Corresponding author: Mikhail M Kostik, MD, PhD, Professor, Hospital Pediatry, Saint Pe
tersburg State Pediatric Medical University, Lytovskaya 2, Saint Petersburg 194100, Russia.
kost-mikhail@yandex.ru
Received: September 16, 2025
Revised: November 6, 2025
Accepted: January 14, 2026
Published online: June 9, 2026
Processing time: 239 Days and 14.9 Hours
BACKGROUND
Juvenile dermatomyositis (JDM) is a rare, immune-mediated children disease that affects both skeletal muscles and skin. Inflammatory vasculopathy is a key part of the JDM pathogenesis. Nailfold capillaroscopy (NFC) is a non-invasive method for microvasculature assessment. Despite the pathogenic relevance of microangiopathy in JDM, the diagnostic utility of NFC in JDM remains insufficiently defined.
AIM
To quantitatively assess capillaroscopic dynamics and their association with clinical and laboratory activity markers in JDM.
METHODS
This retrospective double-center cohort study included 52 children with confirmed JDM, who were followed at the clinics of Sechenov University and Saint Petersburg State Pediatric Medical University. Patients were divided into active and inactive JDM groups based on the modified disease activity score. Demographic, clinical, laboratory, and instrumental data were analyzed. NFC evaluation was performed using standardized criteria developed initially for adult patients with systemic sclerosis and Raynaud’s phenomenon. Statistical analysis was conducted using Windows v.13 (StatSoft).
RESULTS
Active and inactive JDM groups were demographically comparable (predominantly female, median onset age 6 years). NFC revealed marked differences: Active patients showed higher rates of reduced capillary density (96.2% vs 60.9%, P = 0.003), giant capillaries (73.1% vs 13.0%, P < 0.001), perivascular edema (73.1% vs 17.4%, P < 0.001), and greater maximal apical loop width. Disease activity positively correlated with giant capillaries (r = 0.65), perivascular edema (r = 0.60), and reduced capillary density (r = 0.46). These findings confirm that specific NFC features are strongly associated with clinical disease activity, as measured by the disease activity score.
CONCLUSION
Children with active JDM demonstrated more frequent NFC changes, indicating that NFC may play a potential role in monitoring disease activity. Further studies are needed to determine the diagnostic accuracy and prognostic relevance of this approach.

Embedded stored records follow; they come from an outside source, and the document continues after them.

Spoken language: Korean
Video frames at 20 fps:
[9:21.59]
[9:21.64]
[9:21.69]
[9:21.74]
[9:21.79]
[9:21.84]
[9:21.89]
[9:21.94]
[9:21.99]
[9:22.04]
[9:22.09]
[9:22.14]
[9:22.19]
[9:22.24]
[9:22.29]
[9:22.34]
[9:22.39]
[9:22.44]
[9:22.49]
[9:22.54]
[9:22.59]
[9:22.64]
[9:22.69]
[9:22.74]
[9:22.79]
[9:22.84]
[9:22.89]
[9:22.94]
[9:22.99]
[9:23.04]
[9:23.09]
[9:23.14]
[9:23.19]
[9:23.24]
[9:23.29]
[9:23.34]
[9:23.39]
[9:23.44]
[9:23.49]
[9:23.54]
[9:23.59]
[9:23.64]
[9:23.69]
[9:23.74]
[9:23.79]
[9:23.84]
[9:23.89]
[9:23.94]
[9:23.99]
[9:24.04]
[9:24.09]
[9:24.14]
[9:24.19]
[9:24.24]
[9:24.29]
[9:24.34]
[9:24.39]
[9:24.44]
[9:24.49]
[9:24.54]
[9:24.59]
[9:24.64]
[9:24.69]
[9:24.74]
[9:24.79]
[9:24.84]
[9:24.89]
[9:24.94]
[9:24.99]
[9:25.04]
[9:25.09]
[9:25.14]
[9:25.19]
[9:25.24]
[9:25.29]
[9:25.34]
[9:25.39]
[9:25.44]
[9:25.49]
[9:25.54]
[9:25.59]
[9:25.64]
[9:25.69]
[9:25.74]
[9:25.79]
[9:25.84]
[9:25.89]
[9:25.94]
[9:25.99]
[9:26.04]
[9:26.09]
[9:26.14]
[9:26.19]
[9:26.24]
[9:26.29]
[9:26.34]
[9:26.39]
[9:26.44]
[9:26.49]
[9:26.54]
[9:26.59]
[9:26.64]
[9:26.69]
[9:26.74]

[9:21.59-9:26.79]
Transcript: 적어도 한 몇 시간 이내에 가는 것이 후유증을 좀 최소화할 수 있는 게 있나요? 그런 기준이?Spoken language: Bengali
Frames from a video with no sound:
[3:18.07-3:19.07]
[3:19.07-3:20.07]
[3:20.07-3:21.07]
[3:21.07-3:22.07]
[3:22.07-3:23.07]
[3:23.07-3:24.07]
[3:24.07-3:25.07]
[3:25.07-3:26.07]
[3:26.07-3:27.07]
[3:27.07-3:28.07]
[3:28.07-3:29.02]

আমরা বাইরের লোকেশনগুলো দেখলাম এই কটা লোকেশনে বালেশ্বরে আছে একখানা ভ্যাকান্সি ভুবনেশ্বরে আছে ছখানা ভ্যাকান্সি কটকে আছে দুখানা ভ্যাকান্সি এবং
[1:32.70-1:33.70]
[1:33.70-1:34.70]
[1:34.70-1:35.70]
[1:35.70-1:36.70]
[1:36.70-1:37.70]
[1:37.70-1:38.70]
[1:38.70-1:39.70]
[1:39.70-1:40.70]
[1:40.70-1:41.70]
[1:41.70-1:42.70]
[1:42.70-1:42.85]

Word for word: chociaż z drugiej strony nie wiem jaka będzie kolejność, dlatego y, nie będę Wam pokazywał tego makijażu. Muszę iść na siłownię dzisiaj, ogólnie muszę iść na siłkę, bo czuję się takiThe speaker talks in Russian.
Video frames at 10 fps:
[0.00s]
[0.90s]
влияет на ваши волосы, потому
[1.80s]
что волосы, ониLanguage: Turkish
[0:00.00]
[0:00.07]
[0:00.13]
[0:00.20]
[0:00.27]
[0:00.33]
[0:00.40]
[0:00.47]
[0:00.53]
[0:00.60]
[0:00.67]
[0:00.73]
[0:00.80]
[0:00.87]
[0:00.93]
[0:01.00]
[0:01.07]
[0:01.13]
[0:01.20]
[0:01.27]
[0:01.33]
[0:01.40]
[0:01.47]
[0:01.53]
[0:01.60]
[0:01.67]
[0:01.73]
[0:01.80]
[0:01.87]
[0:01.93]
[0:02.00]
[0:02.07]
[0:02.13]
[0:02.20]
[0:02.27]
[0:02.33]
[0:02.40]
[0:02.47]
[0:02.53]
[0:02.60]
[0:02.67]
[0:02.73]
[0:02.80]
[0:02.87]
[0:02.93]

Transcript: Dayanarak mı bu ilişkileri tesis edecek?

Core Tip: This study demonstrates that specific nailfold capillaroscopy (NFC) abnormalities - notably giant capillaries, perivascular edema, and severely reduced capillary density - are strongly correlated with clinical disease activity in juvenile dermatomyositis. We quantitatively prove that these NFC features are significantly more prevalent in active juvenile dermatomyositis, positioning NFC as a valuable, non-invasive tool for monitoring microvascular damage and assessing disease activity in children, extending its traditional use to scleroderma spectrum disorders.